Segment Start: Dataset

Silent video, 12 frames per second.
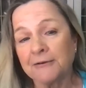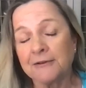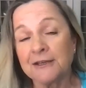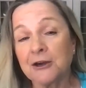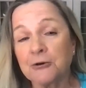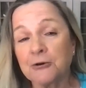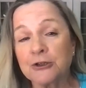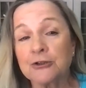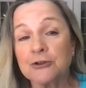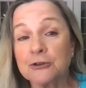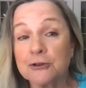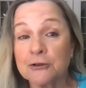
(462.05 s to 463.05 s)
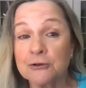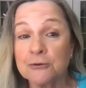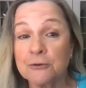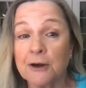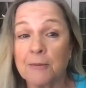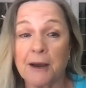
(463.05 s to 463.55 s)
the ocean
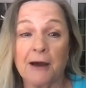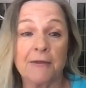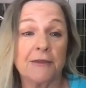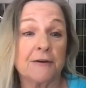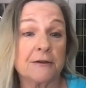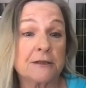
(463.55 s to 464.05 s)
too and about the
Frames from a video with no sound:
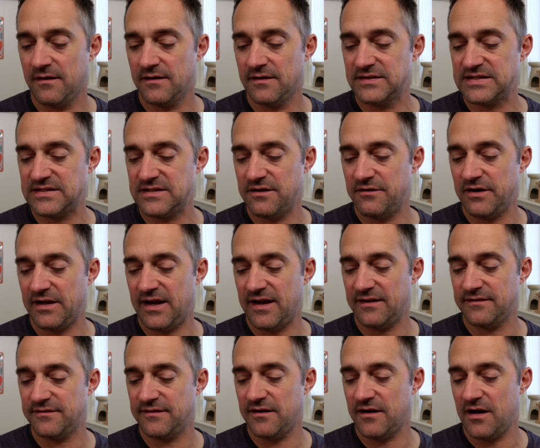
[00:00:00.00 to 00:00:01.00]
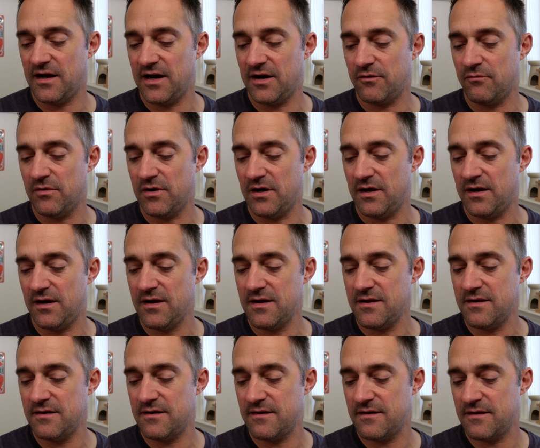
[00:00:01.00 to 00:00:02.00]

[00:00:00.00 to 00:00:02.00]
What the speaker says: stearic acid agua.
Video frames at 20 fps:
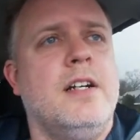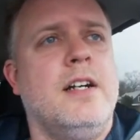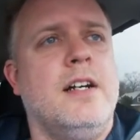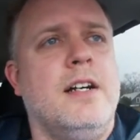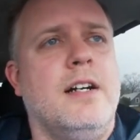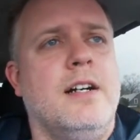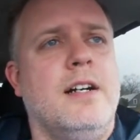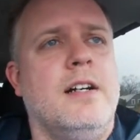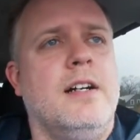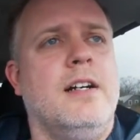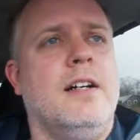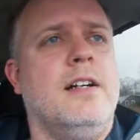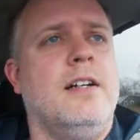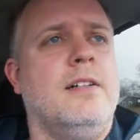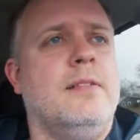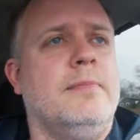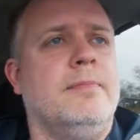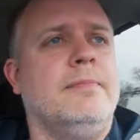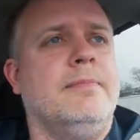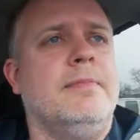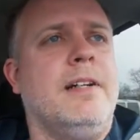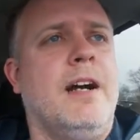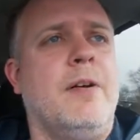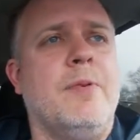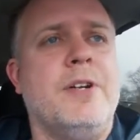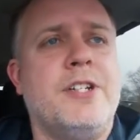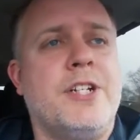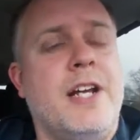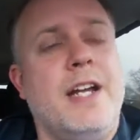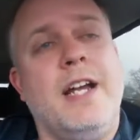I
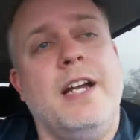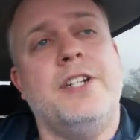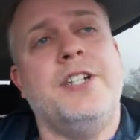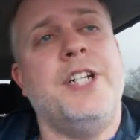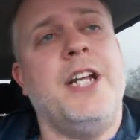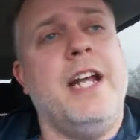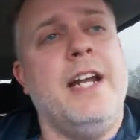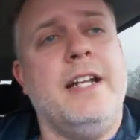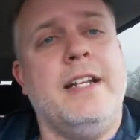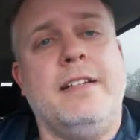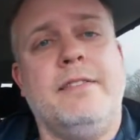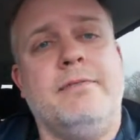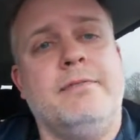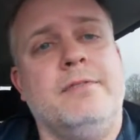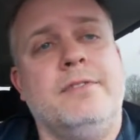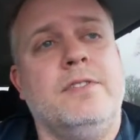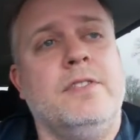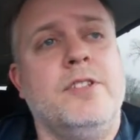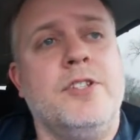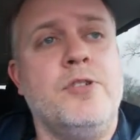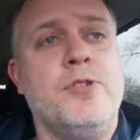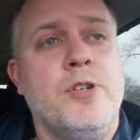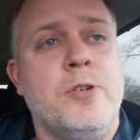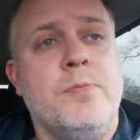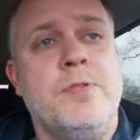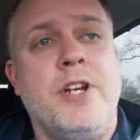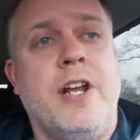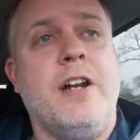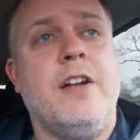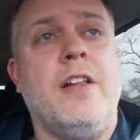wish I actually had a
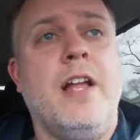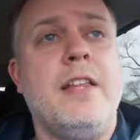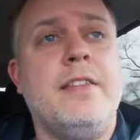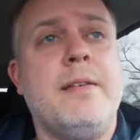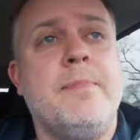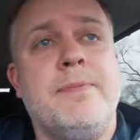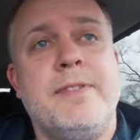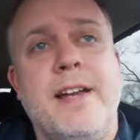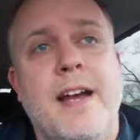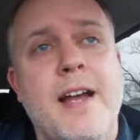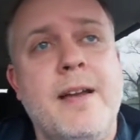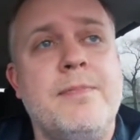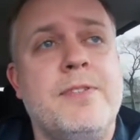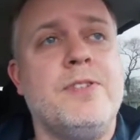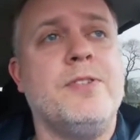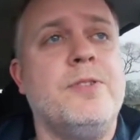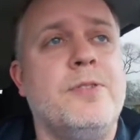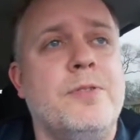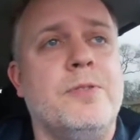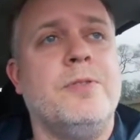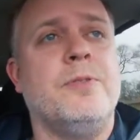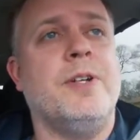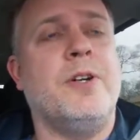YouTube channel at the time to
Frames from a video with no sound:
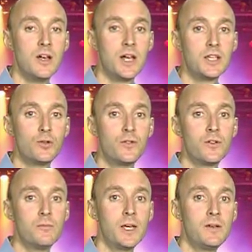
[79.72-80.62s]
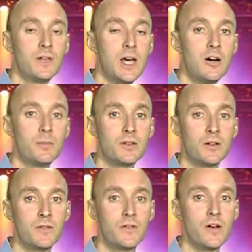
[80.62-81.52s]
That's all from me for now, but for
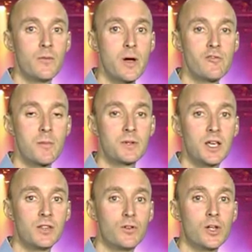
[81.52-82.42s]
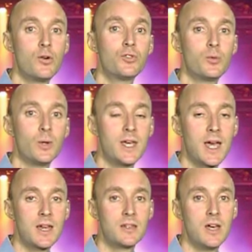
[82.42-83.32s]
further weather updates through the course of the
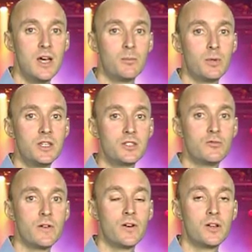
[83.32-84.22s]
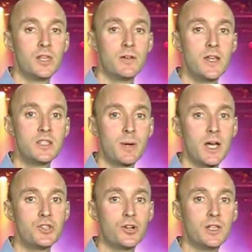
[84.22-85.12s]
weekend, please do refer to the events
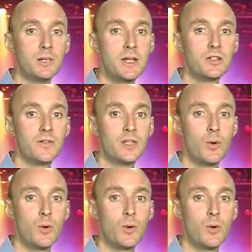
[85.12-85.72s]
page on the Met Office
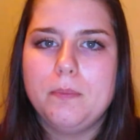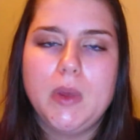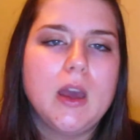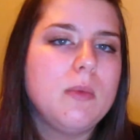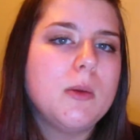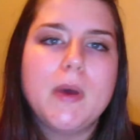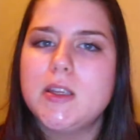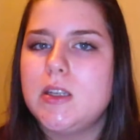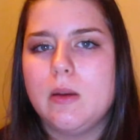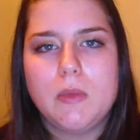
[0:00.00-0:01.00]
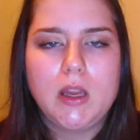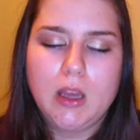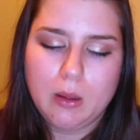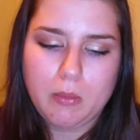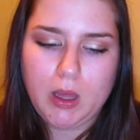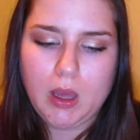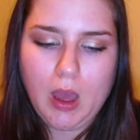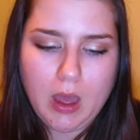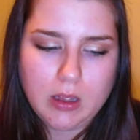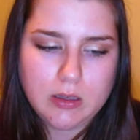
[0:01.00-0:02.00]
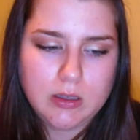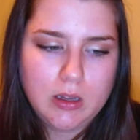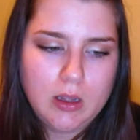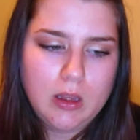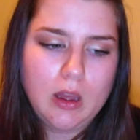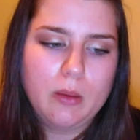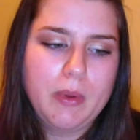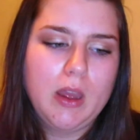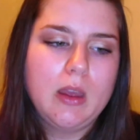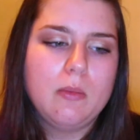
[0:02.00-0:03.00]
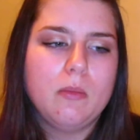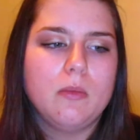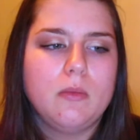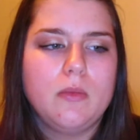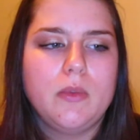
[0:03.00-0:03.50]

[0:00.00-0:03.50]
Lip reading: become the best him that he can be, and helping him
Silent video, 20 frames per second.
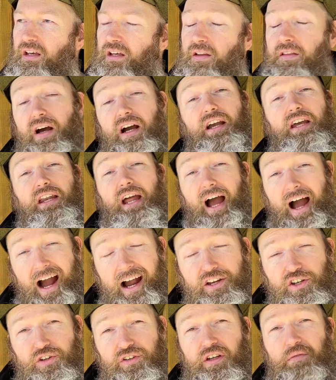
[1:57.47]
that can
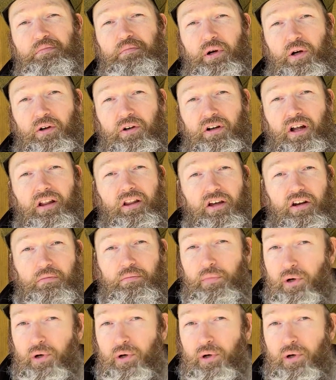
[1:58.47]
actually burn a lot of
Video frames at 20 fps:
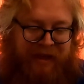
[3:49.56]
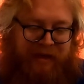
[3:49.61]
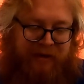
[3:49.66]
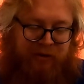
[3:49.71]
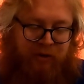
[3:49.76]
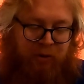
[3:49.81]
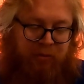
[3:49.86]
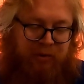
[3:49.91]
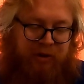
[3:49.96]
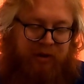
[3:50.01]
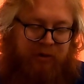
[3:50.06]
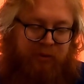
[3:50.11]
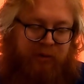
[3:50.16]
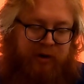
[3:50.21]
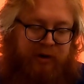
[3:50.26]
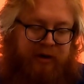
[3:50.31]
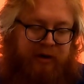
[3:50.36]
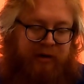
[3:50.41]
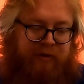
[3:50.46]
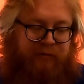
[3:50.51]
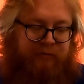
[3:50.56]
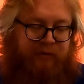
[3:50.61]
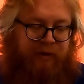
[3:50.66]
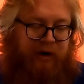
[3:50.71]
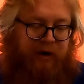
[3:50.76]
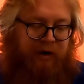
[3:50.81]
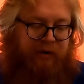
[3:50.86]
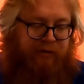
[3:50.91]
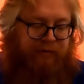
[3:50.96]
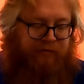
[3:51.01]
Normally, we're
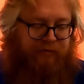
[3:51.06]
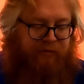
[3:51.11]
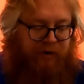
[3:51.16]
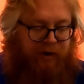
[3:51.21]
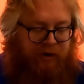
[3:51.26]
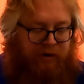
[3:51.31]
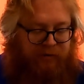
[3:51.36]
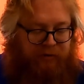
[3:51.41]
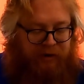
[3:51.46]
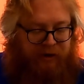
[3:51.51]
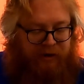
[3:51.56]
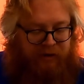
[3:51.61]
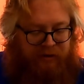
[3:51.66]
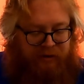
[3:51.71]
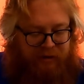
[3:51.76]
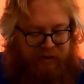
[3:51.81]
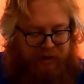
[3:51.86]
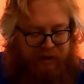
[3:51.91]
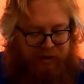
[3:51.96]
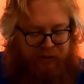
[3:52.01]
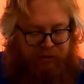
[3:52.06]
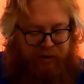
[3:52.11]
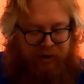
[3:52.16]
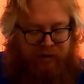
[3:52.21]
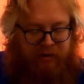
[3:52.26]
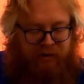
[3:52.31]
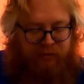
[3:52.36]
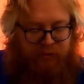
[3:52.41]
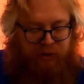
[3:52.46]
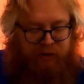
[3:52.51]
very far over here in the
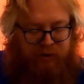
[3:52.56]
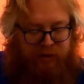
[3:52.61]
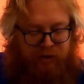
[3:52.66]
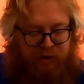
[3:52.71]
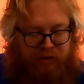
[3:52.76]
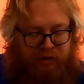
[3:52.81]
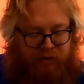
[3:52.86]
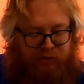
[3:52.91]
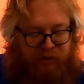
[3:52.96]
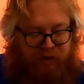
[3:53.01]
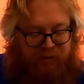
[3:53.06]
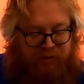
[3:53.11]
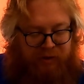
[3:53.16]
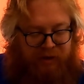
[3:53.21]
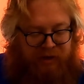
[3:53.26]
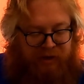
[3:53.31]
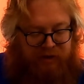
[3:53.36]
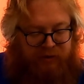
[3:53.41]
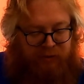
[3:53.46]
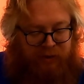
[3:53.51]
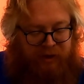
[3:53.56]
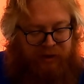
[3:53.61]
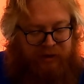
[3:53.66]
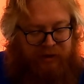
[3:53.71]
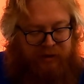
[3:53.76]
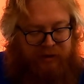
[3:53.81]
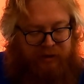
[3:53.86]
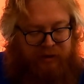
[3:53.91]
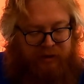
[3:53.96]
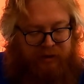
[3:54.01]
greater than 120 minutes
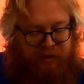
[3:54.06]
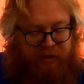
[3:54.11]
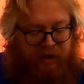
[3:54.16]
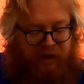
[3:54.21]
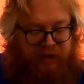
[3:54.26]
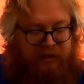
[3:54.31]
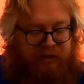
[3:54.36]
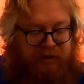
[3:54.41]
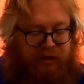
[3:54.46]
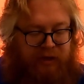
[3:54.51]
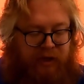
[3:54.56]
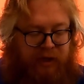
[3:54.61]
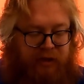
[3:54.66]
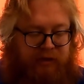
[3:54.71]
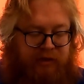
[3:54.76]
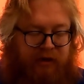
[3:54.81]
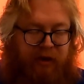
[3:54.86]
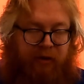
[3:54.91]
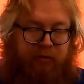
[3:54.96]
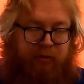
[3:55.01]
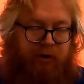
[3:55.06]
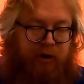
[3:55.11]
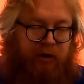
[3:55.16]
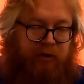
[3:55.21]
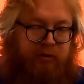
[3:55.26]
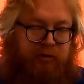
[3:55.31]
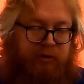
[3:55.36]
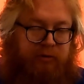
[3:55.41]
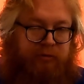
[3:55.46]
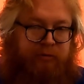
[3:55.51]
with lots and lots of help
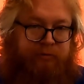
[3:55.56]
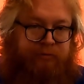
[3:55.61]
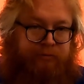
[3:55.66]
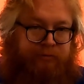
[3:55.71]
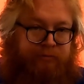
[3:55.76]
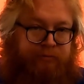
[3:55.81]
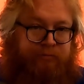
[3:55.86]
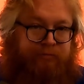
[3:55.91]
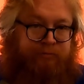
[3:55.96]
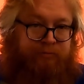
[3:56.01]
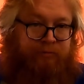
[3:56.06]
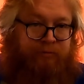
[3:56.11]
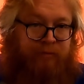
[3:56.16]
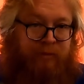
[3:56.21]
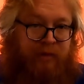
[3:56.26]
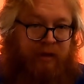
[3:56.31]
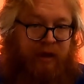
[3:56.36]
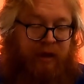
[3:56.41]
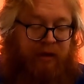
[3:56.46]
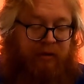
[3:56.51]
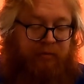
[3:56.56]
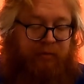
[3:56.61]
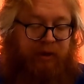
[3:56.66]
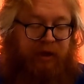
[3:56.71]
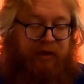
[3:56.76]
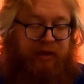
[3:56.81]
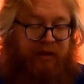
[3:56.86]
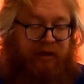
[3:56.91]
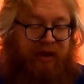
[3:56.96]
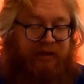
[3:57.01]
cards.
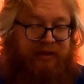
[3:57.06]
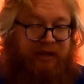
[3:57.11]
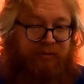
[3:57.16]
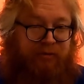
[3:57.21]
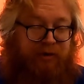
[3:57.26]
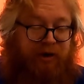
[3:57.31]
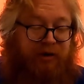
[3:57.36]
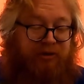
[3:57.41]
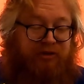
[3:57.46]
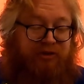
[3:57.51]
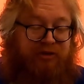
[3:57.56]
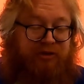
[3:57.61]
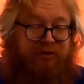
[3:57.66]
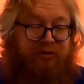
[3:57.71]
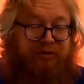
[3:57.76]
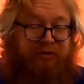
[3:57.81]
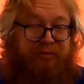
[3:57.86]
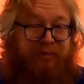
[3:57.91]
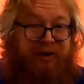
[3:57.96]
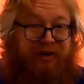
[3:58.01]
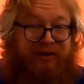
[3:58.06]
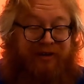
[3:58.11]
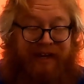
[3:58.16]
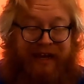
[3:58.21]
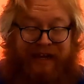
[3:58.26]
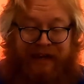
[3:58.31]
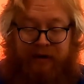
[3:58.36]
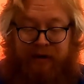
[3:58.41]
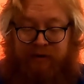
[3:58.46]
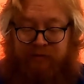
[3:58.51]
But the less help cards you do, the better you
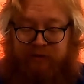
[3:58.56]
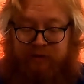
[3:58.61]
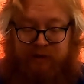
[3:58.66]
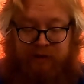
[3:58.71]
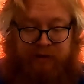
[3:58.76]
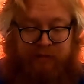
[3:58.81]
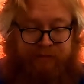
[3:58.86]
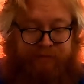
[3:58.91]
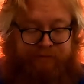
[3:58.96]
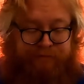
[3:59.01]
get, obviously.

Segment End: Dataset

Work request >>
Without the images, print all of the lines above exactly.

Result >>
Silent video, 12 frames per second.
(462.05 s to 463.05 s)
(463.05 s to 463.55 s)
the ocean
(463.55 s to 464.05 s)
too and about the
Frames from a video with no sound:
[00:00:00.00 to 00:00:01.00]
[00:00:01.00 to 00:00:02.00]

[00:00:00.00 to 00:00:02.00]
What the speaker says: stearic acid agua.
Video frames at 20 fps:
I
wish I actually had a
YouTube channel at the time to
Frames from a video with no sound:
[79.72-80.62s]
[80.62-81.52s]
That's all from me for now, but for
[81.52-82.42s]
[82.42-83.32s]
further weather updates through the course of the
[83.32-84.22s]
[84.22-85.12s]
weekend, please do refer to the events
[85.12-85.72s]
page on the Met Office
[0:00.00-0:01.00]
[0:01.00-0:02.00]
[0:02.00-0:03.00]
[0:03.00-0:03.50]

[0:00.00-0:03.50]
Lip reading: become the best him that he can be, and helping him
Silent video, 20 frames per second.
[1:57.47]
that can
[1:58.47]
actually burn a lot of
Video frames at 20 fps:
[3:49.56]
[3:49.61]
[3:49.66]
[3:49.71]
[3:49.76]
[3:49.81]
[3:49.86]
[3:49.91]
[3:49.96]
[3:50.01]
[3:50.06]
[3:50.11]
[3:50.16]
[3:50.21]
[3:50.26]
[3:50.31]
[3:50.36]
[3:50.41]
[3:50.46]
[3:50.51]
[3:50.56]
[3:50.61]
[3:50.66]
[3:50.71]
[3:50.76]
[3:50.81]
[3:50.86]
[3:50.91]
[3:50.96]
[3:51.01]
Normally, we're
[3:51.06]
[3:51.11]
[3:51.16]
[3:51.21]
[3:51.26]
[3:51.31]
[3:51.36]
[3:51.41]
[3:51.46]
[3:51.51]
[3:51.56]
[3:51.61]
[3:51.66]
[3:51.71]
[3:51.76]
[3:51.81]
[3:51.86]
[3:51.91]
[3:51.96]
[3:52.01]
[3:52.06]
[3:52.11]
[3:52.16]
[3:52.21]
[3:52.26]
[3:52.31]
[3:52.36]
[3:52.41]
[3:52.46]
[3:52.51]
very far over here in the
[3:52.56]
[3:52.61]
[3:52.66]
[3:52.71]
[3:52.76]
[3:52.81]
[3:52.86]
[3:52.91]
[3:52.96]
[3:53.01]
[3:53.06]
[3:53.11]
[3:53.16]
[3:53.21]
[3:53.26]
[3:53.31]
[3:53.36]
[3:53.41]
[3:53.46]
[3:53.51]
[3:53.56]
[3:53.61]
[3:53.66]
[3:53.71]
[3:53.76]
[3:53.81]
[3:53.86]
[3:53.91]
[3:53.96]
[3:54.01]
greater than 120 minutes
[3:54.06]
[3:54.11]
[3:54.16]
[3:54.21]
[3:54.26]
[3:54.31]
[3:54.36]
[3:54.41]
[3:54.46]
[3:54.51]
[3:54.56]
[3:54.61]
[3:54.66]
[3:54.71]
[3:54.76]
[3:54.81]
[3:54.86]
[3:54.91]
[3:54.96]
[3:55.01]
[3:55.06]
[3:55.11]
[3:55.16]
[3:55.21]
[3:55.26]
[3:55.31]
[3:55.36]
[3:55.41]
[3:55.46]
[3:55.51]
with lots and lots of help
[3:55.56]
[3:55.61]
[3:55.66]
[3:55.71]
[3:55.76]
[3:55.81]
[3:55.86]
[3:55.91]
[3:55.96]
[3:56.01]
[3:56.06]
[3:56.11]
[3:56.16]
[3:56.21]
[3:56.26]
[3:56.31]
[3:56.36]
[3:56.41]
[3:56.46]
[3:56.51]
[3:56.56]
[3:56.61]
[3:56.66]
[3:56.71]
[3:56.76]
[3:56.81]
[3:56.86]
[3:56.91]
[3:56.96]
[3:57.01]
cards.
[3:57.06]
[3:57.11]
[3:57.16]
[3:57.21]
[3:57.26]
[3:57.31]
[3:57.36]
[3:57.41]
[3:57.46]
[3:57.51]
[3:57.56]
[3:57.61]
[3:57.66]
[3:57.71]
[3:57.76]
[3:57.81]
[3:57.86]
[3:57.91]
[3:57.96]
[3:58.01]
[3:58.06]
[3:58.11]
[3:58.16]
[3:58.21]
[3:58.26]
[3:58.31]
[3:58.36]
[3:58.41]
[3:58.46]
[3:58.51]
But the less help cards you do, the better you
[3:58.56]
[3:58.61]
[3:58.66]
[3:58.71]
[3:58.76]
[3:58.81]
[3:58.86]
[3:58.91]
[3:58.96]
[3:59.01]
get, obviously.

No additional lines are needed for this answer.